--- START ---

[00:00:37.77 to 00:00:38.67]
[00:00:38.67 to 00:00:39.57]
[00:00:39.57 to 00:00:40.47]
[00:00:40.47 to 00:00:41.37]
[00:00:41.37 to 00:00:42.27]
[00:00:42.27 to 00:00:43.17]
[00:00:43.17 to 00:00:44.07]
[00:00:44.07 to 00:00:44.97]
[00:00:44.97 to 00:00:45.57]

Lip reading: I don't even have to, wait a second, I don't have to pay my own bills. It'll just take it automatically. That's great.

--- END ---
--- START ---

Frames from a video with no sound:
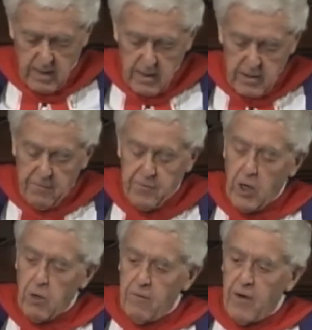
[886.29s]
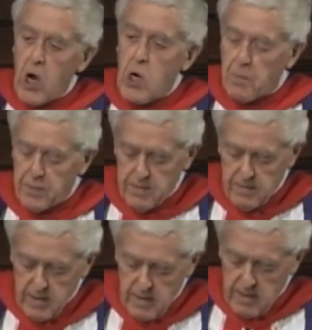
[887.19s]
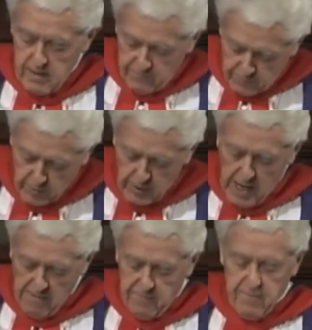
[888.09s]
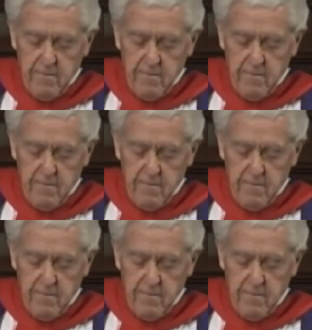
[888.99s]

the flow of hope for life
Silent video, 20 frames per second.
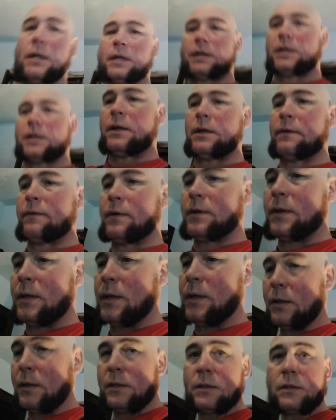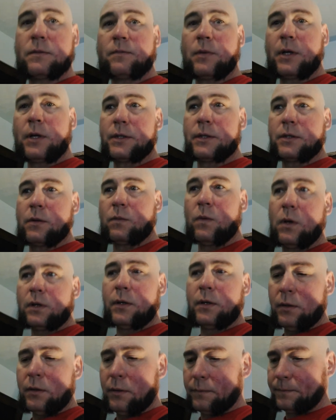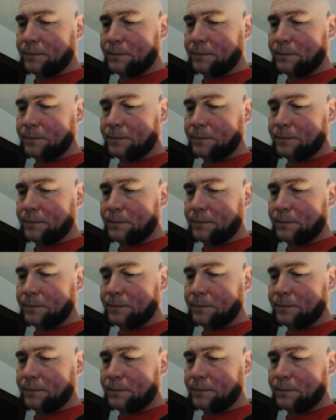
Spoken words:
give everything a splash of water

--- END ---
--- START ---

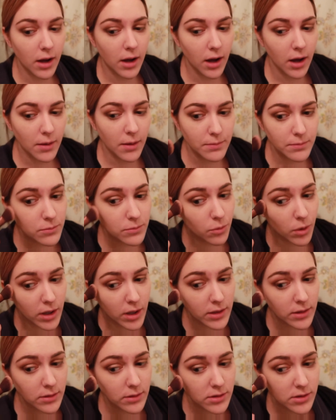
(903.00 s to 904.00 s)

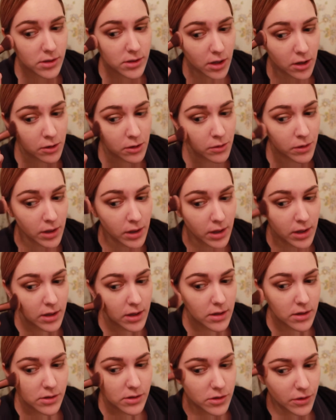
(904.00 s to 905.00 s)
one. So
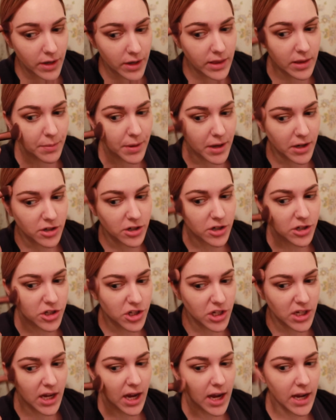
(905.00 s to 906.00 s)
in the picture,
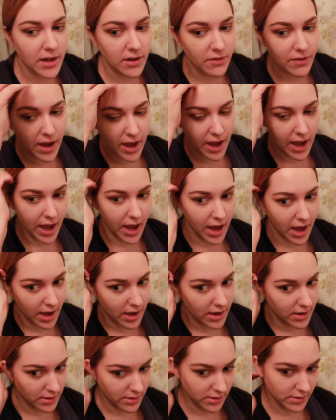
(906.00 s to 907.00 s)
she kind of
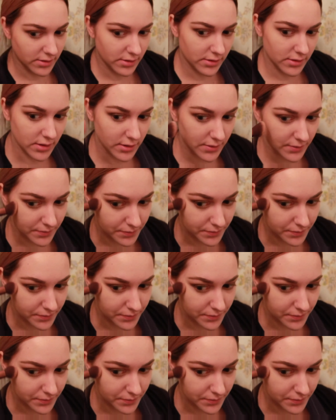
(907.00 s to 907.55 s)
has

--- END ---

* _EXERCISE DETAILS_
Go through the records and copy each line with "video" in it.

* _RESPONSE TO THIS TASK_
Frames from a video with no sound:
Silent video, 20 frames per second.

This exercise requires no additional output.